Each census tract has a combined score that ranks its levels of inclusion and growth relative to other census tracts. The inclusion score can be thought of as the share of a given resource or asset, like health insurance or affordable housing, that people have access to. Growth is the change in the indicators from year to year. Together they signal whether the growth is inclusive. A deeper dive into the various socioeconomic metrics can help users explore the potential for specific types of investments.

In 2019, the Erie Downtown Development Corporation (EDDC) sought out the Center to help make the case to investors that Erie’s downtown could support a grocery store in a building the EDDC had purchased as part of a $125 million transformation of its downtown core.

Using the IGS, the Center’s analysis revealed significant potential given the neighborhood’s commercial diversity, increasing small business loans and per capita spending, as well as ample affordable housing and low commute times—all indicators of upside potential for investors.
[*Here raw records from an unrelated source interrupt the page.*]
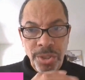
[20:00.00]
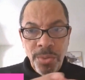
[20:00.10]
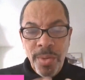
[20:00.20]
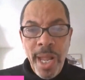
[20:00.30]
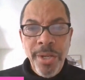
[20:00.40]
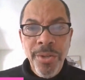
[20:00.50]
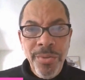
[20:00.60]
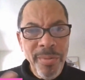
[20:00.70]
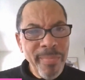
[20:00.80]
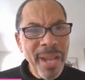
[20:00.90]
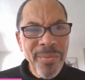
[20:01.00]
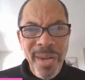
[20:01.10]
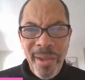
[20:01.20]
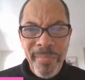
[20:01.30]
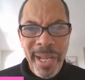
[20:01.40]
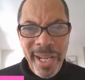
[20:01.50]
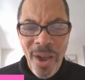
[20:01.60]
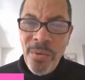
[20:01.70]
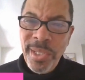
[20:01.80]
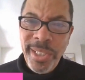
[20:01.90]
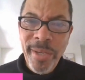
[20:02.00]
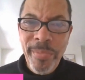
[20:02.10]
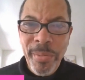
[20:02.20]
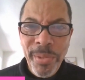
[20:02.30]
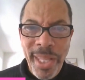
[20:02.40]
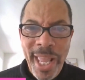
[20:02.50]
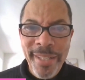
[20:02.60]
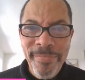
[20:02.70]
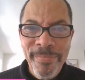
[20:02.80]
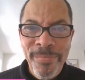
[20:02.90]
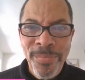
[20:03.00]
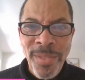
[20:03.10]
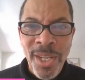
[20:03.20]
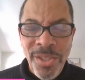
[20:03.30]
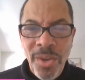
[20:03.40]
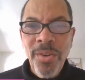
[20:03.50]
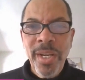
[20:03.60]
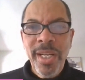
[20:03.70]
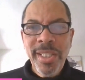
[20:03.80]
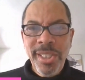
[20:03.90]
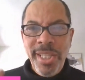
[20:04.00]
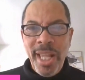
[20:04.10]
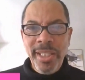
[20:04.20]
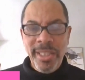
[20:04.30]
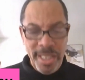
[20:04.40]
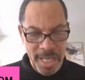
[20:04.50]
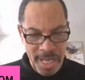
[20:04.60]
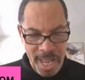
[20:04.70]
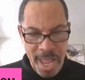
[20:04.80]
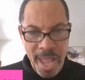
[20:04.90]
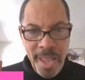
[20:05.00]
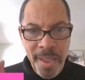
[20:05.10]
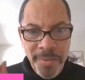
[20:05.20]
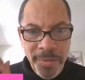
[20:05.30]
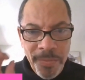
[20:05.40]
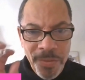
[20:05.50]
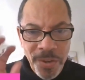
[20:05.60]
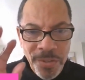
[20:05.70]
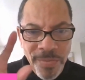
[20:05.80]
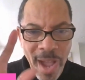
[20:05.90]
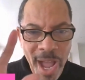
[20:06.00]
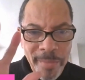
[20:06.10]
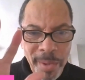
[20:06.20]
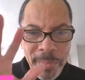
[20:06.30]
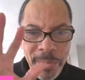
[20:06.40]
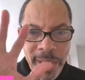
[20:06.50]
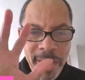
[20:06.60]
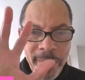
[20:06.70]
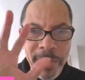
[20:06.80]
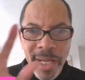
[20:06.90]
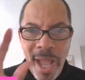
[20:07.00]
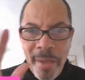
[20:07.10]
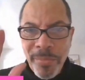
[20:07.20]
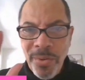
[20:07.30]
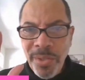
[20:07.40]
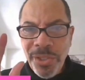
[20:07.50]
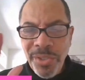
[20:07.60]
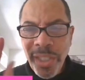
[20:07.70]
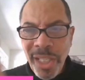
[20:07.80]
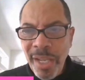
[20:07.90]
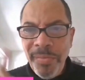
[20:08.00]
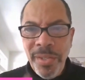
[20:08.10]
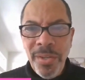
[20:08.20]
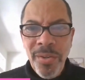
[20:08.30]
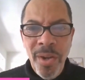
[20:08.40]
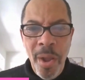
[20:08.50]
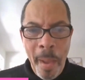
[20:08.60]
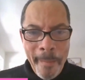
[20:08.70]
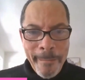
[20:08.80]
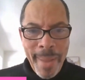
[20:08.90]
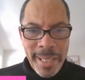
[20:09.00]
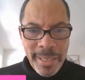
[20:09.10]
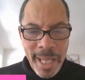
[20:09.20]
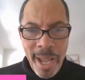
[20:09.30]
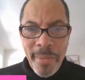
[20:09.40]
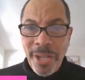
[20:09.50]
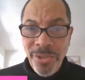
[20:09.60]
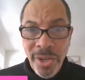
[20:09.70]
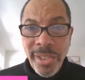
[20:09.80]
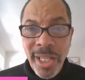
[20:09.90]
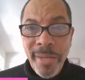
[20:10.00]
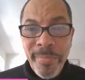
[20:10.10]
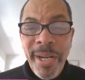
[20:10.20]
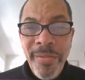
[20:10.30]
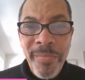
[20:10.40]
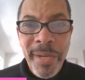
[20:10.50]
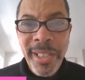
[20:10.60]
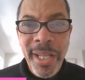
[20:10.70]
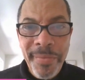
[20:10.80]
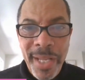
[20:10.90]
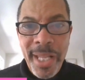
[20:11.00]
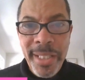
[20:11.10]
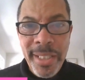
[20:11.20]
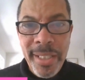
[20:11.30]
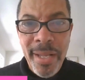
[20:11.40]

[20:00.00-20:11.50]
Do what I do, you make what I make. I always tell people that. So here's the challenge the first five people that come in, I'm going to give you my time. I charge a lot of money for my time, guys.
The analysts also noted that a grocery store could help improve the city’s employment score by creating jobs for those with less education. 

A deep dive reveals new sources of purchasing power

The downtown was considered a food desert in 2019 and a grocery store was much needed. But, large chain grocery stores have very thin margins and often shy away from places like Erie. One of the biggest hurdles faced by EDDC in luring investors was overcoming perceptions that high poverty rates coincide with a weak market for a grocery store.

But, a deep-dive analysis leveraging Mastercard insights showed a more nuanced story. The analysis indicated that consumers were coming from all across Erie to downtown. Further—and this is where the tailored Mastercard analytics add unique value—those commuters appear to have been spending significantly on restaurants and other food purchases in their own neighborhoods and thus would likely spend money downtown if there were stores to spend in, like a grocery store.  

That final insight helped cement the deal, said Matthew Wachter, vice president of finance and development at EDDC.

“The Center was very helpful,” said Wachter. “They were able to harness data, think outside the box and look at the buying power of the commuting workforce. It’s a very powerful argument in the end.”

A full-service grocery store will now open in summer 2021 along with a butcher shop and distillery—a $22 million project all-in, supporting mostly women and minority-owned businesses.

For Erie and other small cities, insights like these have an added benefit, said Wachter. The information can help cities grab the attention of top-tier investors, who often bypass smaller cities like Erie for lack of good data and the sizable investment it would take to generate the insights. Instead, major investors tend to stay with the cities they know, like New York and Los Angeles. 

“The tool can help communities like Erie overcome that legwork for the major investors,” Wachter said.

The IGS also offers social impact investors a way to track progress on inclusive growth and that hard-to-pin-down thing called “social good.” Not an easy task.

In Erie, for example, the downtown core scored 37 (out of 100) in 2018 on the combined Inclusive Growth Score, putting it below average relative to other, similar census tracts. Wachter is hoping it can help show investors the positive impact they are making over time.

“The score provides a third-party validation of the impact,” said Wachter, showing that the investment is actually making a difference. “That’s an extremely valuable tool for the social impact investment class.”

For Natasha Pacley and others, the food hall and grocery store investments are simply life-altering.

“I can just imagine what this food hall is going to do for me,” she said in a recent video. “I feel like with all that’s going on today, this food hall is going to do some different things for the city. This is something that we’ve needed for a long time.” 

Open for business in Erie. Natasha Pacley, Owner, Taste of Love.